(Saved entries)

* * * * * * * * *

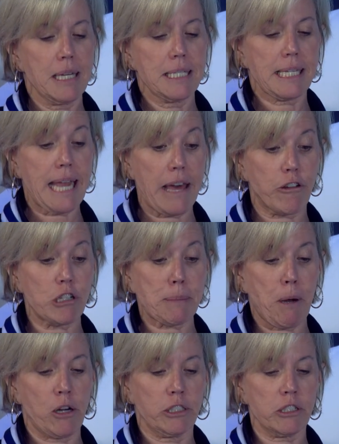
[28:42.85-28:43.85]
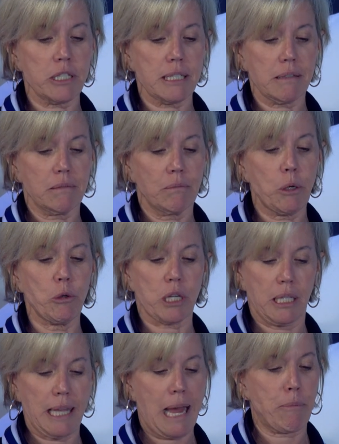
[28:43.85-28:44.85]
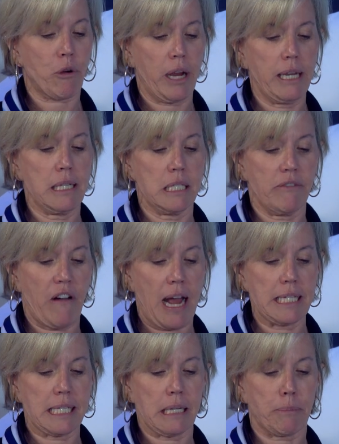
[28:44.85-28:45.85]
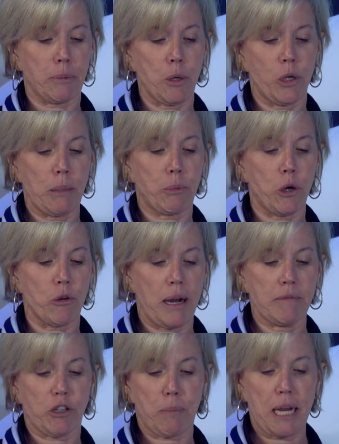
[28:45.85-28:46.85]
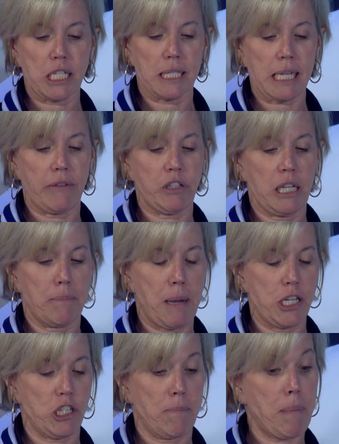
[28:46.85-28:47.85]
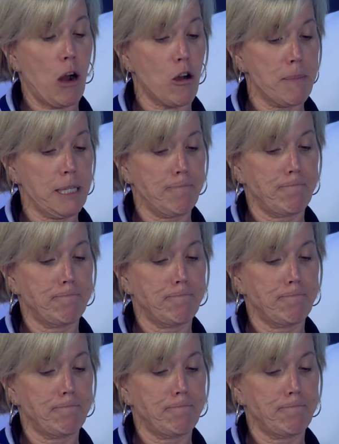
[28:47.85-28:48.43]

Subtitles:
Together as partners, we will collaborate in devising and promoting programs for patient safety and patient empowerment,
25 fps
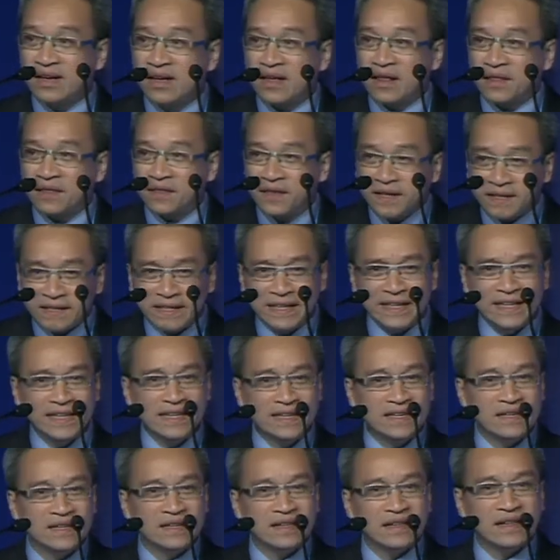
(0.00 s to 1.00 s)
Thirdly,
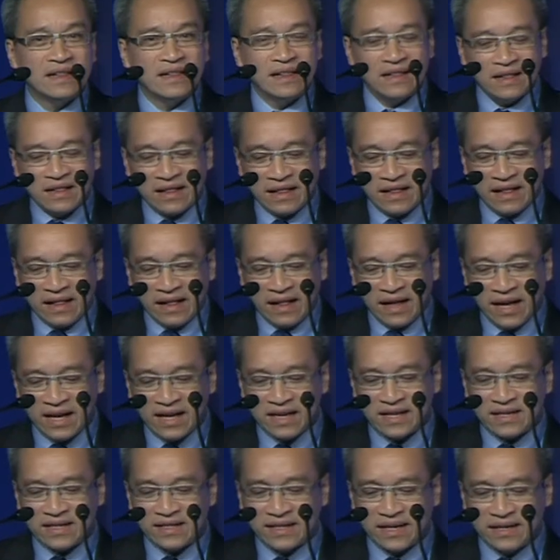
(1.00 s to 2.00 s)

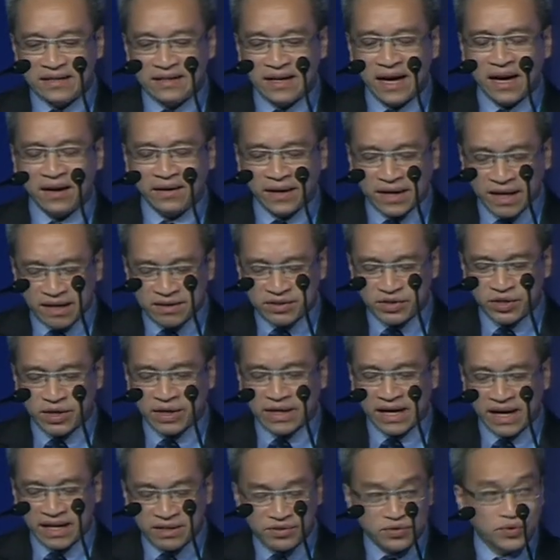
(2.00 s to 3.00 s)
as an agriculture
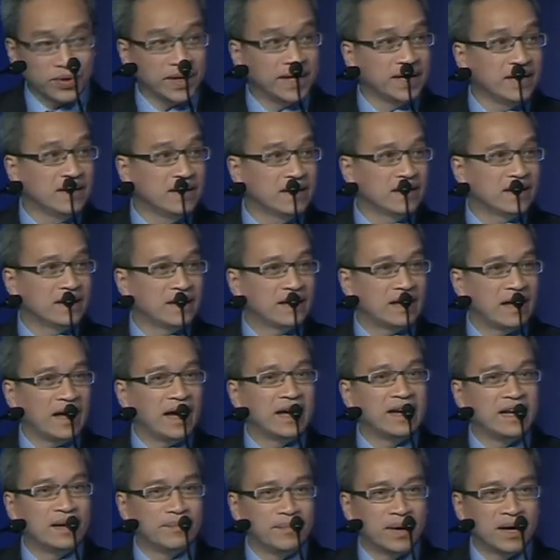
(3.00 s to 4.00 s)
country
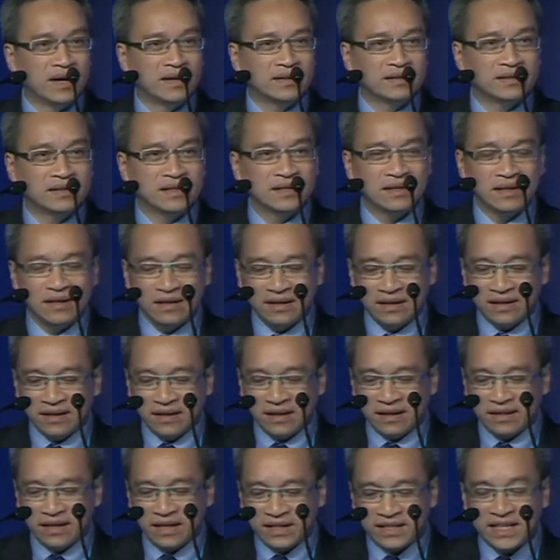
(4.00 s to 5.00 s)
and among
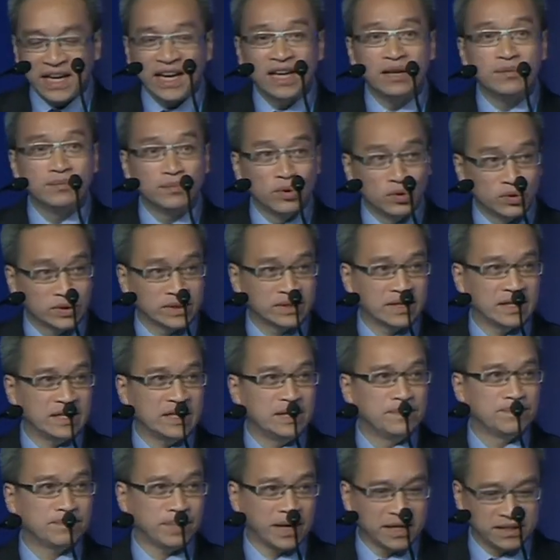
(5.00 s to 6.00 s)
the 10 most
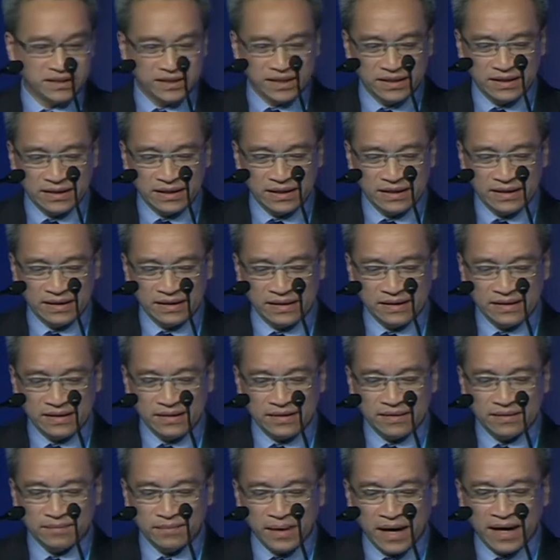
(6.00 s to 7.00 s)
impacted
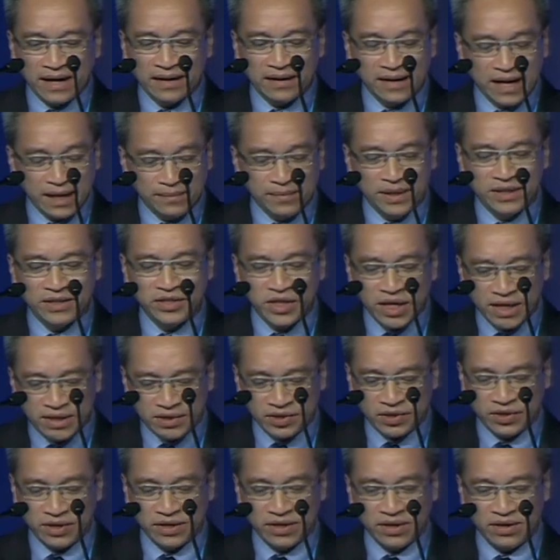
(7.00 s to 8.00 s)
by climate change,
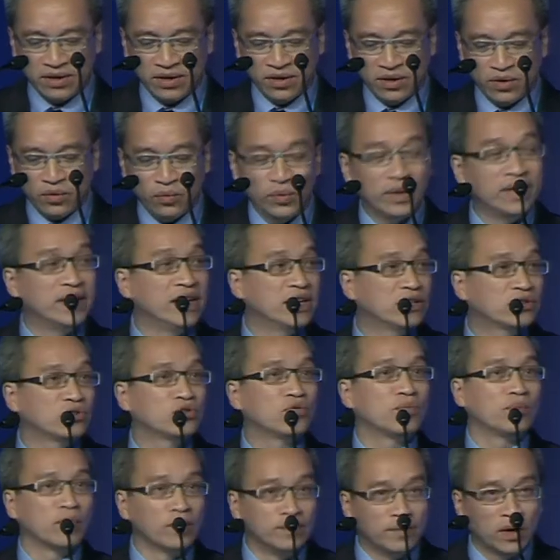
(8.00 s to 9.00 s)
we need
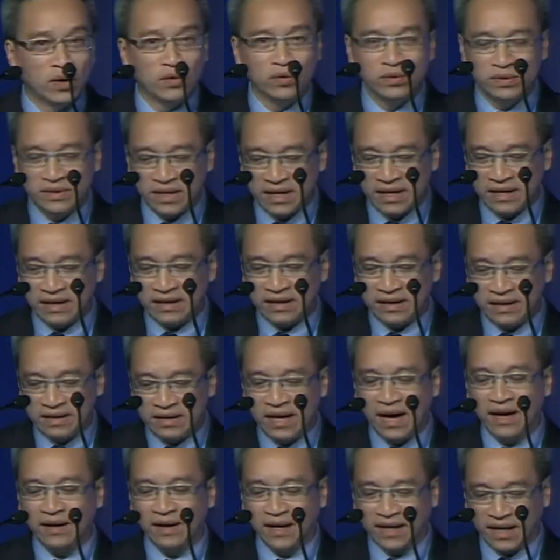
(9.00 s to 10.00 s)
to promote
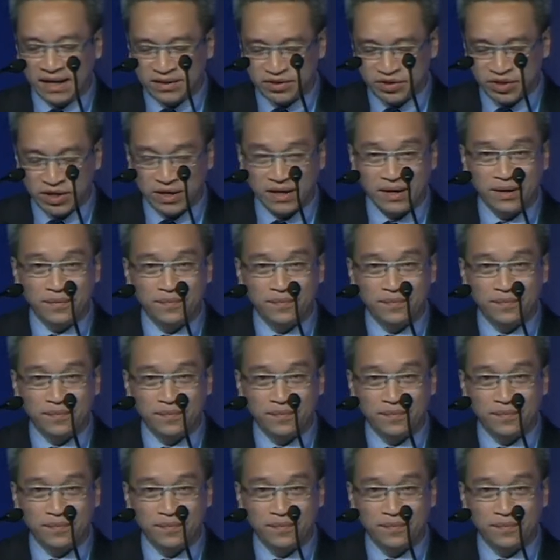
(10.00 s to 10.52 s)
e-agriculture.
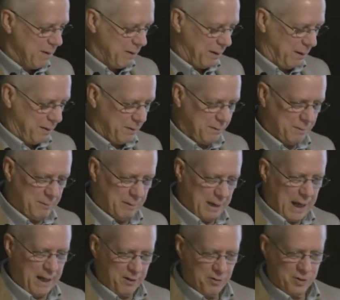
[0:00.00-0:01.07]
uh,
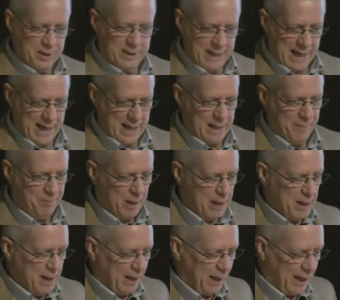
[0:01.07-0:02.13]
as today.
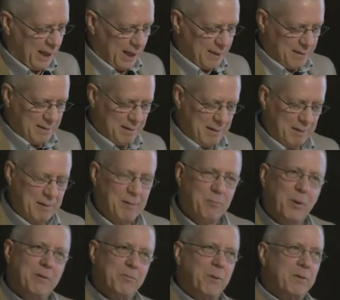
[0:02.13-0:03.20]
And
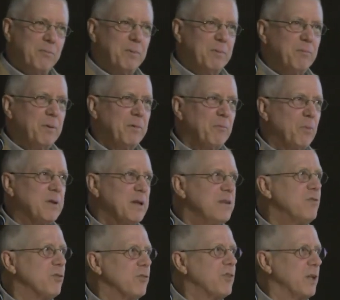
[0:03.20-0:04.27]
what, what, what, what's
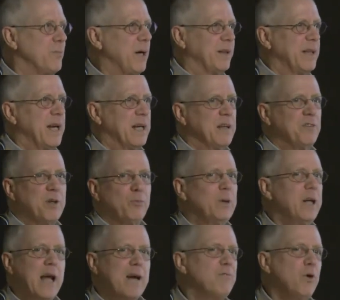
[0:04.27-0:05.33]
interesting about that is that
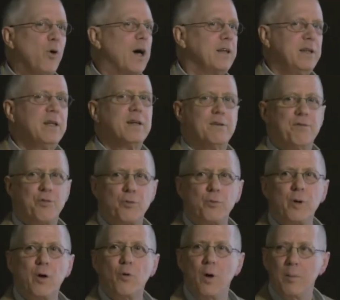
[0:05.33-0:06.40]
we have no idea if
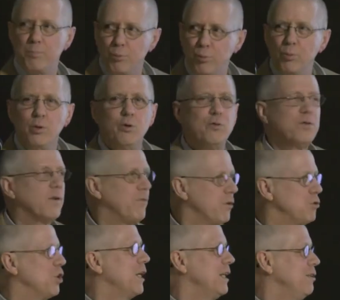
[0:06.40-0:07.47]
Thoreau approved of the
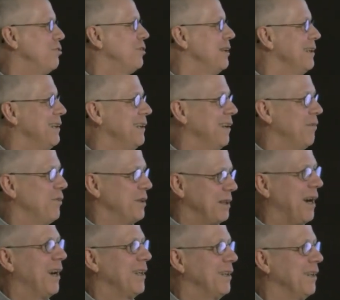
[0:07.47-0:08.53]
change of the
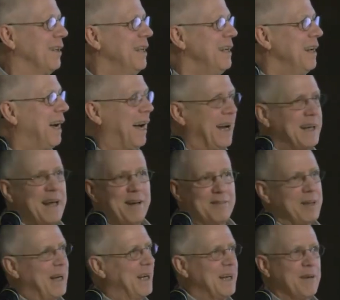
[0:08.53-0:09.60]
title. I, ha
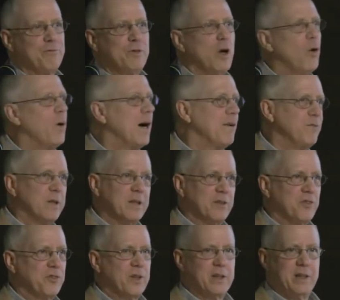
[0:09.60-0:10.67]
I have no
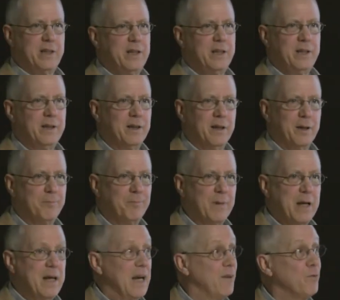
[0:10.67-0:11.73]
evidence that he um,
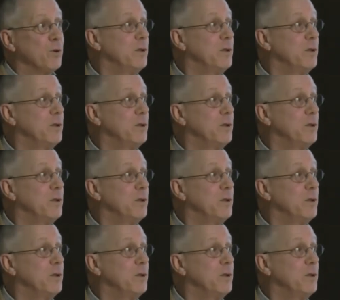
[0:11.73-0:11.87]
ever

* * * * * * * * *

Leave out the pictures and give the rest of the records again exactly.

[28:42.85-28:43.85]
[28:43.85-28:44.85]
[28:44.85-28:45.85]
[28:45.85-28:46.85]
[28:46.85-28:47.85]
[28:47.85-28:48.43]

Subtitles:
Together as partners, we will collaborate in devising and promoting programs for patient safety and patient empowerment,
25 fps
(0.00 s to 1.00 s)
Thirdly,
(1.00 s to 2.00 s)

(2.00 s to 3.00 s)
as an agriculture
(3.00 s to 4.00 s)
country
(4.00 s to 5.00 s)
and among
(5.00 s to 6.00 s)
the 10 most
(6.00 s to 7.00 s)
impacted
(7.00 s to 8.00 s)
by climate change,
(8.00 s to 9.00 s)
we need
(9.00 s to 10.00 s)
to promote
(10.00 s to 10.52 s)
e-agriculture.
[0:00.00-0:01.07]
uh,
[0:01.07-0:02.13]
as today.
[0:02.13-0:03.20]
And
[0:03.20-0:04.27]
what, what, what, what's
[0:04.27-0:05.33]
interesting about that is that
[0:05.33-0:06.40]
we have no idea if
[0:06.40-0:07.47]
Thoreau approved of the
[0:07.47-0:08.53]
change of the
[0:08.53-0:09.60]
title. I, ha
[0:09.60-0:10.67]
I have no
[0:10.67-0:11.73]
evidence that he um,
[0:11.73-0:11.87]
ever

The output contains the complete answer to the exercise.